## TASK REQUIREMENTS
Your output should consist of every record, copied exactly.

──────── EXERCISE MATERIAL ────────

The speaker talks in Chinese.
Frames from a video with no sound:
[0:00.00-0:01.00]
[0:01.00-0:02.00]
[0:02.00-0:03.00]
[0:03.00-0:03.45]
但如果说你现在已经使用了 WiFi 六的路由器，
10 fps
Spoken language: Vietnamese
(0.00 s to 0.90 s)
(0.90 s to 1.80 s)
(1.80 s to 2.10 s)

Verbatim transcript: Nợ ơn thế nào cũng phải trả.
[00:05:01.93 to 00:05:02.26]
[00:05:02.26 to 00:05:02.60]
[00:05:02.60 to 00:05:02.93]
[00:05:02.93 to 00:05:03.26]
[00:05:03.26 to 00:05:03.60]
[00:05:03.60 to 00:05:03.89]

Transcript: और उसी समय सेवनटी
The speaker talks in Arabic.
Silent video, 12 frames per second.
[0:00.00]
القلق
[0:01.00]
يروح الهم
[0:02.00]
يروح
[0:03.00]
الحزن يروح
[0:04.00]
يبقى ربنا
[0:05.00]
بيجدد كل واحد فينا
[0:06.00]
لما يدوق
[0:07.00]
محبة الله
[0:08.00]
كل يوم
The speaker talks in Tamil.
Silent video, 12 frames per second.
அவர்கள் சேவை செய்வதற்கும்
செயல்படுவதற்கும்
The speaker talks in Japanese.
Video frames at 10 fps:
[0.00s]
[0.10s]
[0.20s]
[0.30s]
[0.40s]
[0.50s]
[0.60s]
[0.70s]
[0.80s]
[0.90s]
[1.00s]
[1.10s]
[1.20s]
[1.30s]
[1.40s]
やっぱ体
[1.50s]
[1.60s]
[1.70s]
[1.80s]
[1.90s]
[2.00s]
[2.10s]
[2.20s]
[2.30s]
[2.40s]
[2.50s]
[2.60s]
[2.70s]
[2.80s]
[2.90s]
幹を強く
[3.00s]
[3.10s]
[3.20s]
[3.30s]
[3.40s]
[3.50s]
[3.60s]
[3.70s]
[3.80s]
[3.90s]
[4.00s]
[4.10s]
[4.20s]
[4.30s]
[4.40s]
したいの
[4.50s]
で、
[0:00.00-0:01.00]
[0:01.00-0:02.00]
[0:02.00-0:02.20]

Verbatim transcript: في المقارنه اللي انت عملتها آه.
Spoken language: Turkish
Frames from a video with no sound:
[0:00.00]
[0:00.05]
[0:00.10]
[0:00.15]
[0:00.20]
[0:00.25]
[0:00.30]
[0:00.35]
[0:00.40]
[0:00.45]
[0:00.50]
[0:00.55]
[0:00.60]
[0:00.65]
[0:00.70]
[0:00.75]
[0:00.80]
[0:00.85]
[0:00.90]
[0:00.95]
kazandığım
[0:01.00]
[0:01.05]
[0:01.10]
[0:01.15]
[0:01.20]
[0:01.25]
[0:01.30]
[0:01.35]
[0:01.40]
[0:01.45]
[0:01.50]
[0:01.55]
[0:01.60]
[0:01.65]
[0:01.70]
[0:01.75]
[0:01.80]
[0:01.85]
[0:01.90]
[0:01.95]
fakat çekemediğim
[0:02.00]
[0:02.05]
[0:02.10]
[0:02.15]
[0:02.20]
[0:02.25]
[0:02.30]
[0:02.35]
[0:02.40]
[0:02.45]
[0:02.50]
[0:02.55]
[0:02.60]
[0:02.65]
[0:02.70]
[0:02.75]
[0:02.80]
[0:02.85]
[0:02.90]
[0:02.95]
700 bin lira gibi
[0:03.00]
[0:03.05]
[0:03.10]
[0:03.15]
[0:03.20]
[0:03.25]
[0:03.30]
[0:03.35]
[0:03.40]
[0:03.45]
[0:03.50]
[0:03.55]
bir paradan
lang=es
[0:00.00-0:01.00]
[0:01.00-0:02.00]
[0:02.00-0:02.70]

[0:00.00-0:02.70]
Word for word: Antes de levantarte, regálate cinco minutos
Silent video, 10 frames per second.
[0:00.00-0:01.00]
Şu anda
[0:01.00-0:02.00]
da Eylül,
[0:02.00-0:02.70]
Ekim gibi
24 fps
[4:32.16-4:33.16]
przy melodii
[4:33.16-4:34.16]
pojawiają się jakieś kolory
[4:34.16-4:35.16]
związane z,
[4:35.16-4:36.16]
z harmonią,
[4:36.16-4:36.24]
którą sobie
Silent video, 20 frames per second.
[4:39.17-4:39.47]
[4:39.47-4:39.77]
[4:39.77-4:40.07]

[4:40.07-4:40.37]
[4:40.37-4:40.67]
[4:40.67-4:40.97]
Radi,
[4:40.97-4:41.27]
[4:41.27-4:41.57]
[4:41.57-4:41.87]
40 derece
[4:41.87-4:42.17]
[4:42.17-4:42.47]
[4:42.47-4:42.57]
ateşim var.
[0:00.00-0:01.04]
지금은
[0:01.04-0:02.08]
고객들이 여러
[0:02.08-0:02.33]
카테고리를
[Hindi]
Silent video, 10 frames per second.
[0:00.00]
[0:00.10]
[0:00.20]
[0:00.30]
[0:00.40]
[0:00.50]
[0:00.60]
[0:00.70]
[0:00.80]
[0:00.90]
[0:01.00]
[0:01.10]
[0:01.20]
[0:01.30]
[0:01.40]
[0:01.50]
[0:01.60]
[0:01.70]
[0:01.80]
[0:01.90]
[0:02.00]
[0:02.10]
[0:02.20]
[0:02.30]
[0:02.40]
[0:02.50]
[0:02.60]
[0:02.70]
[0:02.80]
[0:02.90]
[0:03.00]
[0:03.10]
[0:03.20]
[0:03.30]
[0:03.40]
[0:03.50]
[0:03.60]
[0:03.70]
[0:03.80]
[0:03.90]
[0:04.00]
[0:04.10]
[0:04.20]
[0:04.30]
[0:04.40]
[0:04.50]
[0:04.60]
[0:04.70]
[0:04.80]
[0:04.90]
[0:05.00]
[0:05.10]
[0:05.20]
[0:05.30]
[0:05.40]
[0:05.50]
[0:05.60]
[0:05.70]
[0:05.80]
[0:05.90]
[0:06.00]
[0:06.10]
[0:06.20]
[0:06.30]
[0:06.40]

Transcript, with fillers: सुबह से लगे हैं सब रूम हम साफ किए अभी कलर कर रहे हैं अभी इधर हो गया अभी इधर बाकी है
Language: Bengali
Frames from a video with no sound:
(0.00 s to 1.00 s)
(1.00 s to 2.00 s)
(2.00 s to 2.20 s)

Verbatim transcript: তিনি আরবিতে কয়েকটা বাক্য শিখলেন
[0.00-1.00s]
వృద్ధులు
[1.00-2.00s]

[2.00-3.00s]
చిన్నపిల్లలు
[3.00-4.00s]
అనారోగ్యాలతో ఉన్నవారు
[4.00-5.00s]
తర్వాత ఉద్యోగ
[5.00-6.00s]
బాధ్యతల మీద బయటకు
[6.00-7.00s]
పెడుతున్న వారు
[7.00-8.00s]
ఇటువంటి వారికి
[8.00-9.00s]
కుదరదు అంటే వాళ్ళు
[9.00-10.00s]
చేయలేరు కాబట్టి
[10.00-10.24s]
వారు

────────

## SOLUTION TO THIS TASK
The speaker talks in Chinese.
Frames from a video with no sound:
[0:00.00-0:01.00]
[0:01.00-0:02.00]
[0:02.00-0:03.00]
[0:03.00-0:03.45]
但如果说你现在已经使用了 WiFi 六的路由器，
10 fps
Spoken language: Vietnamese
(0.00 s to 0.90 s)
(0.90 s to 1.80 s)
(1.80 s to 2.10 s)

Verbatim transcript: Nợ ơn thế nào cũng phải trả.
[00:05:01.93 to 00:05:02.26]
[00:05:02.26 to 00:05:02.60]
[00:05:02.60 to 00:05:02.93]
[00:05:02.93 to 00:05:03.26]
[00:05:03.26 to 00:05:03.60]
[00:05:03.60 to 00:05:03.89]

Transcript: और उसी समय सेवनटी
The speaker talks in Arabic.
Silent video, 12 frames per second.
[0:00.00]
القلق
[0:01.00]
يروح الهم
[0:02.00]
يروح
[0:03.00]
الحزن يروح
[0:04.00]
يبقى ربنا
[0:05.00]
بيجدد كل واحد فينا
[0:06.00]
لما يدوق
[0:07.00]
محبة الله
[0:08.00]
كل يوم
The speaker talks in Tamil.
Silent video, 12 frames per second.
அவர்கள் சேவை செய்வதற்கும்
செயல்படுவதற்கும்
The speaker talks in Japanese.
Video frames at 10 fps:
[0.00s]
[0.10s]
[0.20s]
[0.30s]
[0.40s]
[0.50s]
[0.60s]
[0.70s]
[0.80s]
[0.90s]
[1.00s]
[1.10s]
[1.20s]
[1.30s]
[1.40s]
やっぱ体
[1.50s]
[1.60s]
[1.70s]
[1.80s]
[1.90s]
[2.00s]
[2.10s]
[2.20s]
[2.30s]
[2.40s]
[2.50s]
[2.60s]
[2.70s]
[2.80s]
[2.90s]
幹を強く
[3.00s]
[3.10s]
[3.20s]
[3.30s]
[3.40s]
[3.50s]
[3.60s]
[3.70s]
[3.80s]
[3.90s]
[4.00s]
[4.10s]
[4.20s]
[4.30s]
[4.40s]
したいの
[4.50s]
で、
[0:00.00-0:01.00]
[0:01.00-0:02.00]
[0:02.00-0:02.20]

Verbatim transcript: في المقارنه اللي انت عملتها آه.
Spoken language: Turkish
Frames from a video with no sound:
[0:00.00]
[0:00.05]
[0:00.10]
[0:00.15]
[0:00.20]
[0:00.25]
[0:00.30]
[0:00.35]
[0:00.40]
[0:00.45]
[0:00.50]
[0:00.55]
[0:00.60]
[0:00.65]
[0:00.70]
[0:00.75]
[0:00.80]
[0:00.85]
[0:00.90]
[0:00.95]
kazandığım
[0:01.00]
[0:01.05]
[0:01.10]
[0:01.15]
[0:01.20]
[0:01.25]
[0:01.30]
[0:01.35]
[0:01.40]
[0:01.45]
[0:01.50]
[0:01.55]
[0:01.60]
[0:01.65]
[0:01.70]
[0:01.75]
[0:01.80]
[0:01.85]
[0:01.90]
[0:01.95]
fakat çekemediğim
[0:02.00]
[0:02.05]
[0:02.10]
[0:02.15]
[0:02.20]
[0:02.25]
[0:02.30]
[0:02.35]
[0:02.40]
[0:02.45]
[0:02.50]
[0:02.55]
[0:02.60]
[0:02.65]
[0:02.70]
[0:02.75]
[0:02.80]
[0:02.85]
[0:02.90]
[0:02.95]
700 bin lira gibi
[0:03.00]
[0:03.05]
[0:03.10]
[0:03.15]
[0:03.20]
[0:03.25]
[0:03.30]
[0:03.35]
[0:03.40]
[0:03.45]
[0:03.50]
[0:03.55]
bir paradan
lang=es
[0:00.00-0:01.00]
[0:01.00-0:02.00]
[0:02.00-0:02.70]

[0:00.00-0:02.70]
Word for word: Antes de levantarte, regálate cinco minutos
Silent video, 10 frames per second.
[0:00.00-0:01.00]
Şu anda
[0:01.00-0:02.00]
da Eylül,
[0:02.00-0:02.70]
Ekim gibi
24 fps
[4:32.16-4:33.16]
przy melodii
[4:33.16-4:34.16]
pojawiają się jakieś kolory
[4:34.16-4:35.16]
związane z,
[4:35.16-4:36.16]
z harmonią,
[4:36.16-4:36.24]
którą sobie
Silent video, 20 frames per second.
[4:39.17-4:39.47]
[4:39.47-4:39.77]
[4:39.77-4:40.07]

[4:40.07-4:40.37]
[4:40.37-4:40.67]
[4:40.67-4:40.97]
Radi,
[4:40.97-4:41.27]
[4:41.27-4:41.57]
[4:41.57-4:41.87]
40 derece
[4:41.87-4:42.17]
[4:42.17-4:42.47]
[4:42.47-4:42.57]
ateşim var.
[0:00.00-0:01.04]
지금은
[0:01.04-0:02.08]
고객들이 여러
[0:02.08-0:02.33]
카테고리를
[Hindi]
Silent video, 10 frames per second.
[0:00.00]
[0:00.10]
[0:00.20]
[0:00.30]
[0:00.40]
[0:00.50]
[0:00.60]
[0:00.70]
[0:00.80]
[0:00.90]
[0:01.00]
[0:01.10]
[0:01.20]
[0:01.30]
[0:01.40]
[0:01.50]
[0:01.60]
[0:01.70]
[0:01.80]
[0:01.90]
[0:02.00]
[0:02.10]
[0:02.20]
[0:02.30]
[0:02.40]
[0:02.50]
[0:02.60]
[0:02.70]
[0:02.80]
[0:02.90]
[0:03.00]
[0:03.10]
[0:03.20]
[0:03.30]
[0:03.40]
[0:03.50]
[0:03.60]
[0:03.70]
[0:03.80]
[0:03.90]
[0:04.00]
[0:04.10]
[0:04.20]
[0:04.30]
[0:04.40]
[0:04.50]
[0:04.60]
[0:04.70]
[0:04.80]
[0:04.90]
[0:05.00]
[0:05.10]
[0:05.20]
[0:05.30]
[0:05.40]
[0:05.50]
[0:05.60]
[0:05.70]
[0:05.80]
[0:05.90]
[0:06.00]
[0:06.10]
[0:06.20]
[0:06.30]
[0:06.40]

Transcript, with fillers: सुबह से लगे हैं सब रूम हम साफ किए अभी कलर कर रहे हैं अभी इधर हो गया अभी इधर बाकी है
Language: Bengali
Frames from a video with no sound:
(0.00 s to 1.00 s)
(1.00 s to 2.00 s)
(2.00 s to 2.20 s)

Verbatim transcript: তিনি আরবিতে কয়েকটা বাক্য শিখলেন
[0.00-1.00s]
వృద్ధులు
[1.00-2.00s]

[2.00-3.00s]
చిన్నపిల్లలు
[3.00-4.00s]
అనారోగ్యాలతో ఉన్నవారు
[4.00-5.00s]
తర్వాత ఉద్యోగ
[5.00-6.00s]
బాధ్యతల మీద బయటకు
[6.00-7.00s]
పెడుతున్న వారు
[7.00-8.00s]
ఇటువంటి వారికి
[8.00-9.00s]
కుదరదు అంటే వాళ్ళు
[9.00-10.00s]
చేయలేరు కాబట్టి
[10.00-10.24s]
వారు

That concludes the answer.